While she has few visible signs of the incident that occurred three decades ago, her right foot, had to be reconstructed and it is noticeably smaller than her left. She was without food and water for several hours and her foot was above her head during the time she was in the well, causing it to become gangrenous. A barely visible scar is on her forehead and was sustained when she fell asleep in the well while the drilling took place.
“There were a few times I was picked on specifically for being ‘Baby Jessica,’ ” she said, sharing that she never wanted to be defined by the fame that she received as a toddler. “I had a kid that called me ‘well-dweller’ for a good couple of years. Kids are blunt – they say what’s on their minds. Especially when everybody in the world is like, ‘Oh, Baby Jessica’s got money,’ and I wore hand-me-downs.”
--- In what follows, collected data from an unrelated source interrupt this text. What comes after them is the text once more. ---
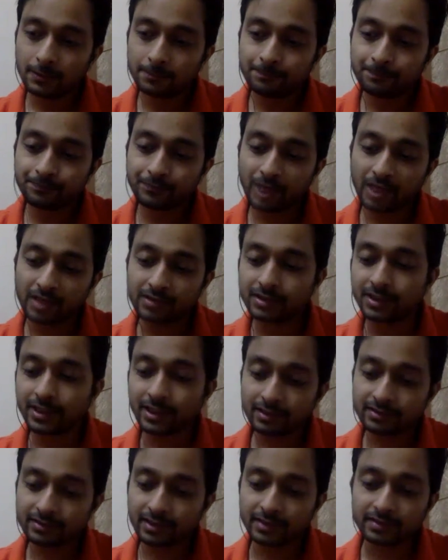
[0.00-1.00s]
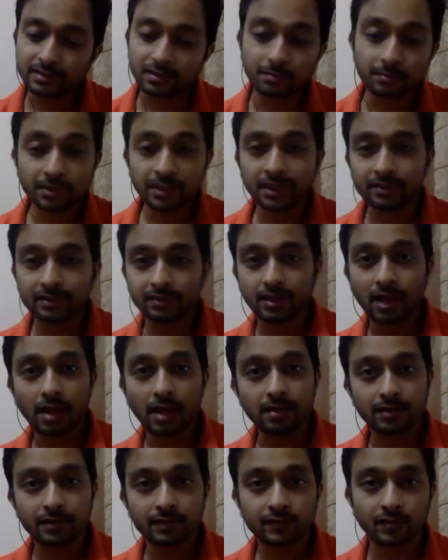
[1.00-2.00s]
as a data science company, as an
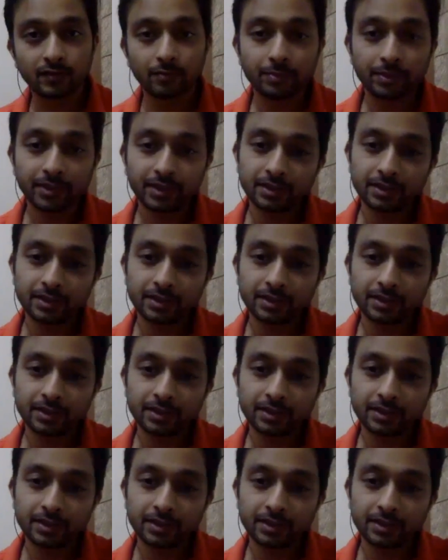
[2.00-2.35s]
analytics company,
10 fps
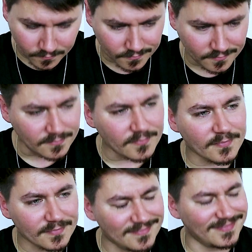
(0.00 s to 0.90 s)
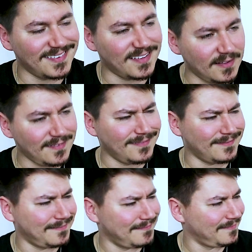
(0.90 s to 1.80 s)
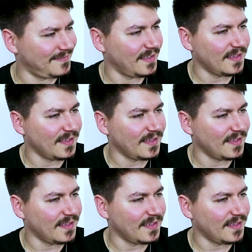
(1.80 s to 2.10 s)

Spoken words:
of your own, what would it be?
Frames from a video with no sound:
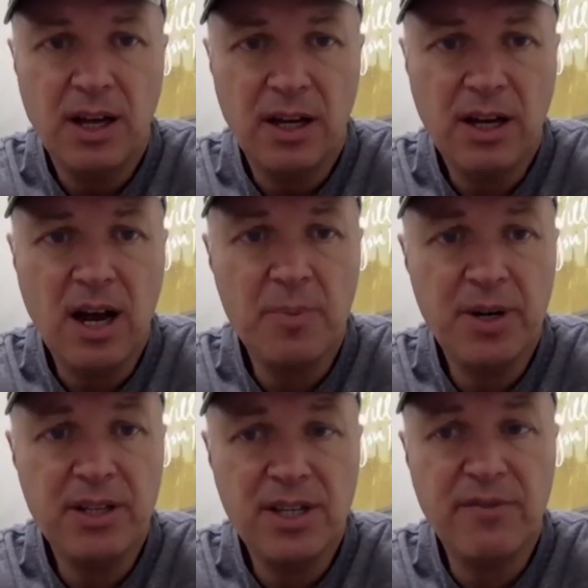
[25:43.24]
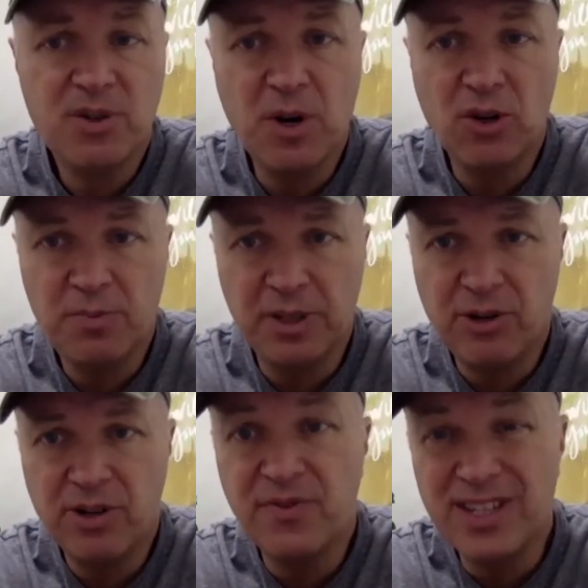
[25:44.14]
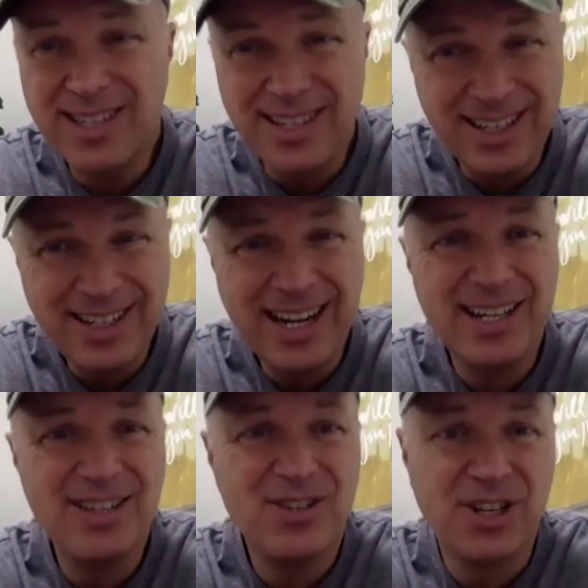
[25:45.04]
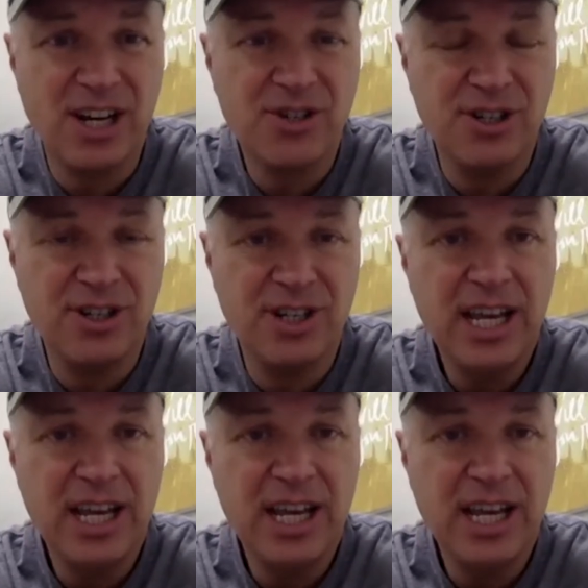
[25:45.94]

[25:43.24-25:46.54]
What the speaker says: competency of a small group leader is facilitate discussion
The only funds that Jessica did receive were from well-wishers after the incident, however; they were saved in a trust until she was 25.
When it comes to bullying, Jessica uses it as a way of teaching her children to be better than bullies.
“That part of my life made me the kind of mom that I am: to express to my kids that it’s not right. My kids have good hearts.”
Jessica and her family are as normal as they come these days. On an average weekend, her kids can be seen playing in the treehouse that her husband built for them.
“Had I not survived, none of this would have been,” says Jessica, reflecting on her life that could’ve ended early. She is grateful for how everything turned out but more than anything else she is grateful to just be normal and not in the public eye.